The lines from the one holding "[00:10:59.25 to 00:11:00.25]" to the final line of the listing below are to be duplicated exactly, with both ends included and pictures omitted.
===============
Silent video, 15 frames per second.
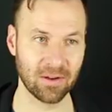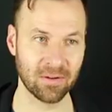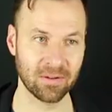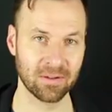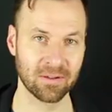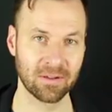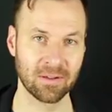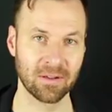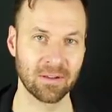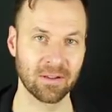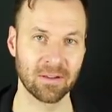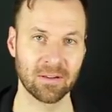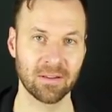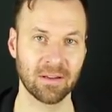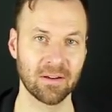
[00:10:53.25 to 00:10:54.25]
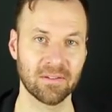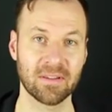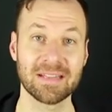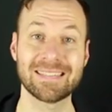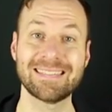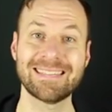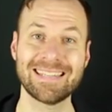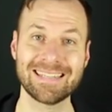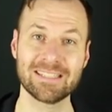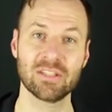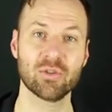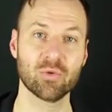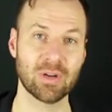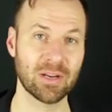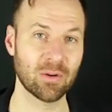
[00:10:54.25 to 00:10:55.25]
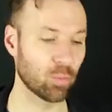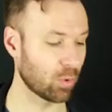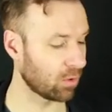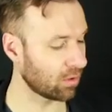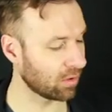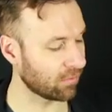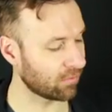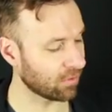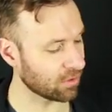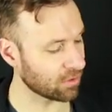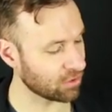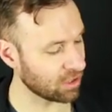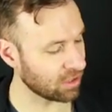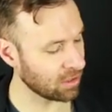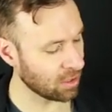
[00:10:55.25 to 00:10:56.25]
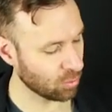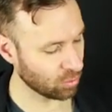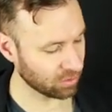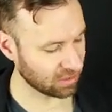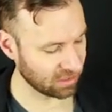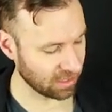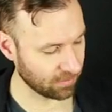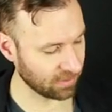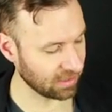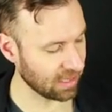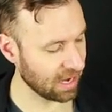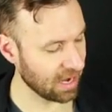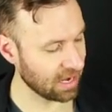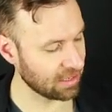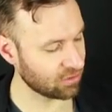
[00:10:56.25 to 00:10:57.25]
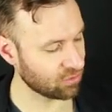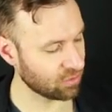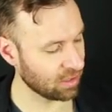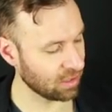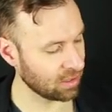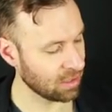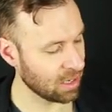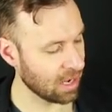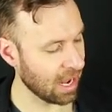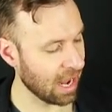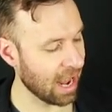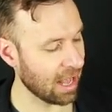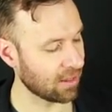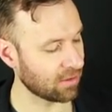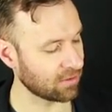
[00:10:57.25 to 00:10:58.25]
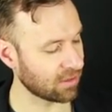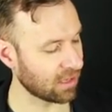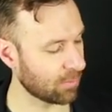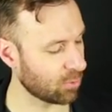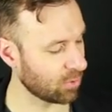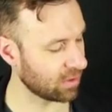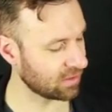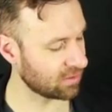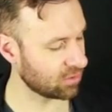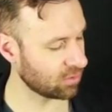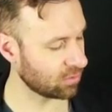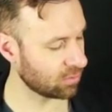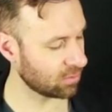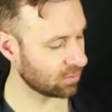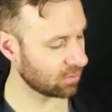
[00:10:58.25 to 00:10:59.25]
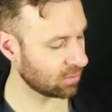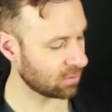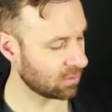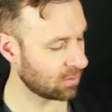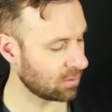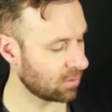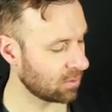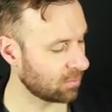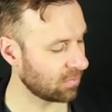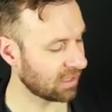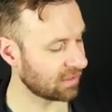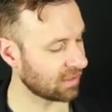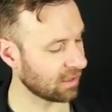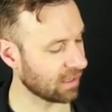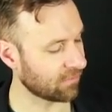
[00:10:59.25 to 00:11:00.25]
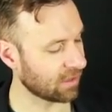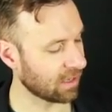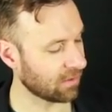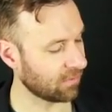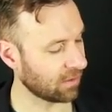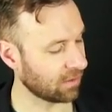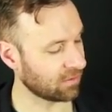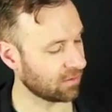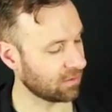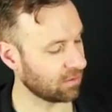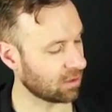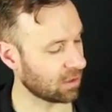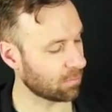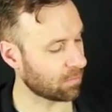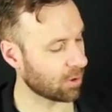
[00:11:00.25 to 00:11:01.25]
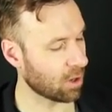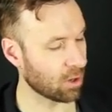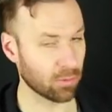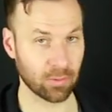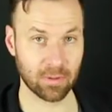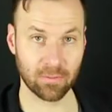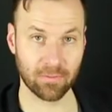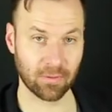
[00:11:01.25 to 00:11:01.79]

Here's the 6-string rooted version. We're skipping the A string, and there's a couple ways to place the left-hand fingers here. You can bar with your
===============
**RESPONSE BELOW:**
[00:10:59.25 to 00:11:00.25]
[00:11:00.25 to 00:11:01.25]
[00:11:01.25 to 00:11:01.79]

Here's the 6-string rooted version. We're skipping the A string, and there's a couple ways to place the left-hand fingers here. You can bar with your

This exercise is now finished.